The talk to a deaf person routine all over again? My friend does not want to be subjected to the trauma. So now I have to go to Santander on Monday to get things back on the road and transfer most of the money from their 1% and 0% accounts to something better. Another bank which delights in scaring away good six figure customers.

To everyone who thinks ‘Power of Atorney’; there is one registered but when did any bank take any notice of one?

MBNA Credit Card
MBNAThis is nothing to do with my Bromley friend, it is all mine. Last year I spent more than £30,000 on my MBNA card. Not all my money I hasten to add. Among other things, I built several high specification desktop computers for friends and relations. So the money was a long way from being all mine.

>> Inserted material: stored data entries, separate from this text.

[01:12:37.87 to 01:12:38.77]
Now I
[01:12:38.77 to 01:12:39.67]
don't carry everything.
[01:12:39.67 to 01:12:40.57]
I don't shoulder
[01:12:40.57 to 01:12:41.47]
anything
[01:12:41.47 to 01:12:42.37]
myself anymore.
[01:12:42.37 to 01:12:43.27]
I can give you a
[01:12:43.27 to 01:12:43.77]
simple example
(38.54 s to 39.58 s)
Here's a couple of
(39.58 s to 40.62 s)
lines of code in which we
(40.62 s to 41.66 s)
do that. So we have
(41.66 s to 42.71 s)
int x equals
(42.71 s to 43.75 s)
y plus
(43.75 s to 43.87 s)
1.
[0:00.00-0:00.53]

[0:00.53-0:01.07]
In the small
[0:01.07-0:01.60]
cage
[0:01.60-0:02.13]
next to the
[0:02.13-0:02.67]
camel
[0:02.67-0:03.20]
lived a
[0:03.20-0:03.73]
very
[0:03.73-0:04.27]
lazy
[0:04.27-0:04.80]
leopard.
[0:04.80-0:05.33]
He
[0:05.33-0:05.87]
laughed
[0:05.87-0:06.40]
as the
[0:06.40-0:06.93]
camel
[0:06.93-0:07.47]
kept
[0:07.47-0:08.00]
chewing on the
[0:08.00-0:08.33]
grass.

On the Saturday before Christmas I arranged for a local tradesman to deliver goods to my door with a price tag of circa £1,500. When he arrived and installed the goods I went to pay by card as pre-arranged. It was declined. I then found a text message on my phone which said that if I opened the MBNA phone app I could authorise the payment. I did so and another text message said that if I repeated the same transaction it would go though. It didn’t. Not another word was heard from MBNA.

Somewhat embarrassed by the man waiting patiently at my door for payment I thought I would phone MBNA only to discover that they do not allow phone contact, only the chat facility which would not be answered until the following Monday.

I have not used my MBNA Credit Card since. Various traders’, Amazon etc. default payment options all changed. I don’t know how much MBNA earns on £30,000 of purchases but you have to hit these customer disregarding cretins where it hurts.